Oh... oh no, honey, no. Let me take that webcam until you're old enough to know better.
|Jet Bin Fever |
How lucky we were to have achieved puberty before the internet was in our bedrooms.
I probably still have audio cassettes of me singing and pretending to be Johnny Carson.
Jet Bin Fever
I have a really embarrassing tape of me pretending to be Bill Cosby from when I was a kid. I'm not black.
The pain at school.... the endless pain...
|Prickly Pete |
So this kid is retarded or something, right?
I can't imagine the hell this kid must have going on inside his head that would provoke him to do something this stupid and terrible.
I have some comics I drew in high school. Most of them are really bad with shitty plots, ongoing terrible stories and jokes that I even back then thought were half amusing and personal. Those are embarrassing.

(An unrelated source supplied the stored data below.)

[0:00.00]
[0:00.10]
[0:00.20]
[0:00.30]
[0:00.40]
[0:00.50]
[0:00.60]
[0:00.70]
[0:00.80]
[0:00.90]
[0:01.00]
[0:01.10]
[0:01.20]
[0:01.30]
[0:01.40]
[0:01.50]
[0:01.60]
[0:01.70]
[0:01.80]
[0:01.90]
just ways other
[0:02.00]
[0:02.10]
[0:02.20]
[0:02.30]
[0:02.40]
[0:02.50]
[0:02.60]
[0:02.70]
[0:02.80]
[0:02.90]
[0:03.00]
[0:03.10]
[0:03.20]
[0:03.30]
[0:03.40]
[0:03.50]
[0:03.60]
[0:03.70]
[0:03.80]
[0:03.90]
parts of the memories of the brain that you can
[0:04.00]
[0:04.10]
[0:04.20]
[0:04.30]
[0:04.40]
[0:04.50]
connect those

The bulk of what I have from high school are drawings of my sister's juggalo boyfriend at the time in various outfits getting fucked and cummed on by massive, throbbing dicks that came gallons. Sometimes he was a park ranger getting fucked by a bear dick, sometimes a knight getting jousted in his ass by a phallic lance, sometimes a Starbucks employee getting raped as a tip. For some reason I am not embarrassed of those and proudly displayed them. I just wish I had deviantart back then
I vaguely remember reading a proposal by someone to have juvenile internet histories sealed when people reach adulthood.
This kid needs that proposal to become law pronto.
I would actually have fucked myself up less as a child had I been connected to an Internet with an average sanity. Anonymity was my downfall.